In this series of posts I am commenting on an article sent to me by a member of the studio audience. These are, in a sense, notes written in the margin as it were as I highlight passages in the article and explain my agreement or disagreement.
In my last post I suggested that it may be useful to distinguish two different senses in which we might say that a person’s actions are irrational.
One sense comes from comparing the action to an agent's current desires. An agent acts so as to fulfill the most and strongest of his current desires, given his beliefs. If those beliefs are irrational (if no rational person would believe such a thing under those circumstances), then we may also say that the act that springs (in part) from those beliefs are irrational.
The other sense comes from comparing the action to an agent’s current and future desires. Or, more precisely, it compares an agent’s actions to those desires that an agent has reason to have (desires that tend to fulfill current and future desires), not necessarily the desires that an agent does have. An agent may be irrational, in this sense, for failure to exercise not because he does have a desire to exercise (or does have desires that would cause him to exercise), but because h should have a desire to exercise. This is because a desire to exercise would tend to fulfill the agent's other present and future desires.
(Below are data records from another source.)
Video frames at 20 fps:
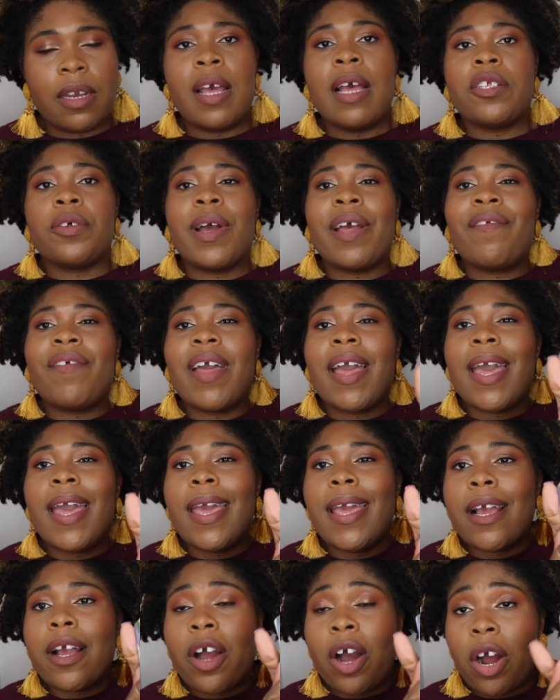So I have
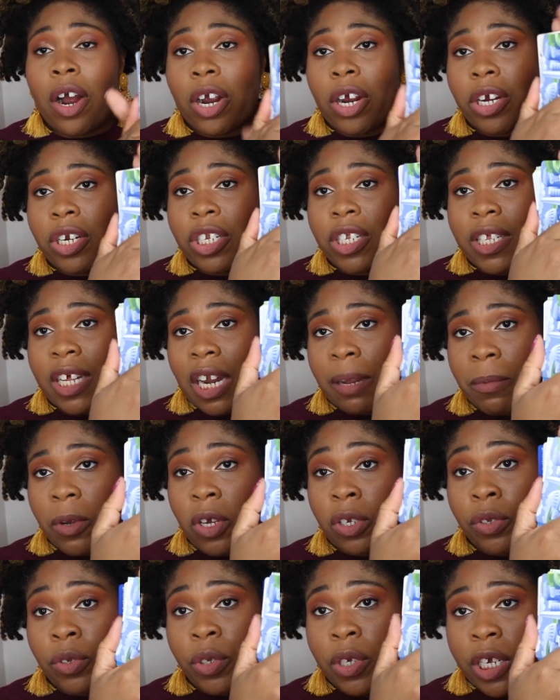8 cards that I'm
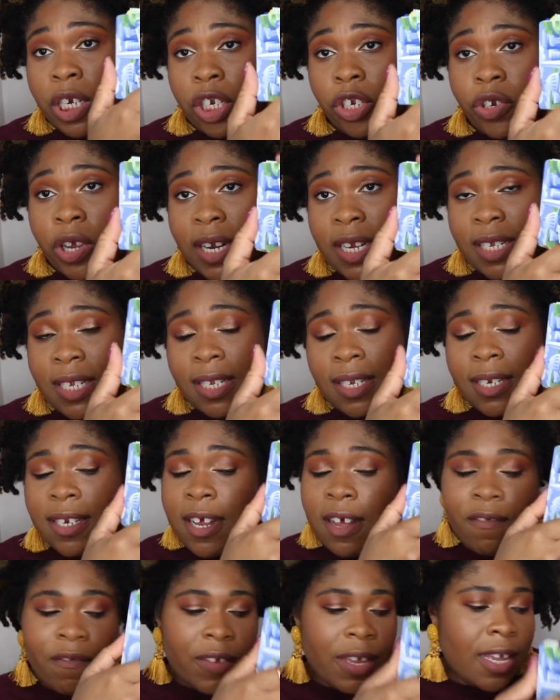also going to try to
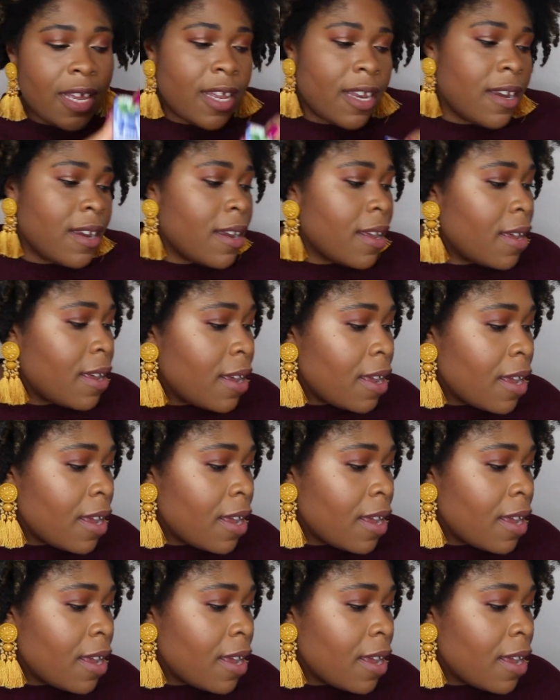stuff in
The charge of irrationality, in this sense, is an act of condemnation in the same way that a charge of immorality is. The difference is that charges of immorality are used to inhibit desires that tend to thwart the other desires regardless of whose they are; whereas charges of irrationality are used to inhibit desires that tend to thwart other (current and future) desires of the agent.
Why would we invent this language? Why would we adopt a set of linguistic conventions that aim at causing people to adopt desires that tend to fulfill the agent’s other desires, and inhibit those desires that tent to thwart the agent’s other desires?
Well, we certainly have reason to promote a set of social tools that make others interested in our welfare, just as they have reason to use those same social tools to promote in us an interest in their welfare. If I am interested in another person’s welfare then I am interested in removing those things that would cause harm to a person, just as I would have them adopt an interest in removing those things that threaten me. It means that I have a reason to promote in them desires that tend to fulfill their other desires, and to inhibit in them those desires that tend to thwart their other desires. And I have reason to have them do the same for me.
We have reason, then, for social conventions that praise those who acquire desires that tend to fulfill their other desires, and to thwart those desires that tend to inhibit other desires.
I am suggesting that if we look at the way that the charge of ‘irrationality’ is used, we will find this function as one of its many uses. Claims about another agent’s rationality and irrationality are used to mold desires in the same way that claims about another agent’s morality or immorality are used to mold desires. They simply mold these desires toward different ends.
This does not deny the fact that we also have an interest in the relationships between actions and the consequences of those actions on the one hand, and our current desires on the other. We have reason to adopt linguistic conventions for discussing these relationships as well. As it turns out, we find people using the terms 'should', 'ought', 'rational', and 'irrational' here as well.
Language is an invention and, like all human inventions, we have no particular reason to believe that it is flawless – that there are no parts of it that are unnecessarily vague or ambiguous. We have no reason to believe that it must be free of terms that lend themselves to ambiguity – where that ambiguity might cause confusion, even among philosophers.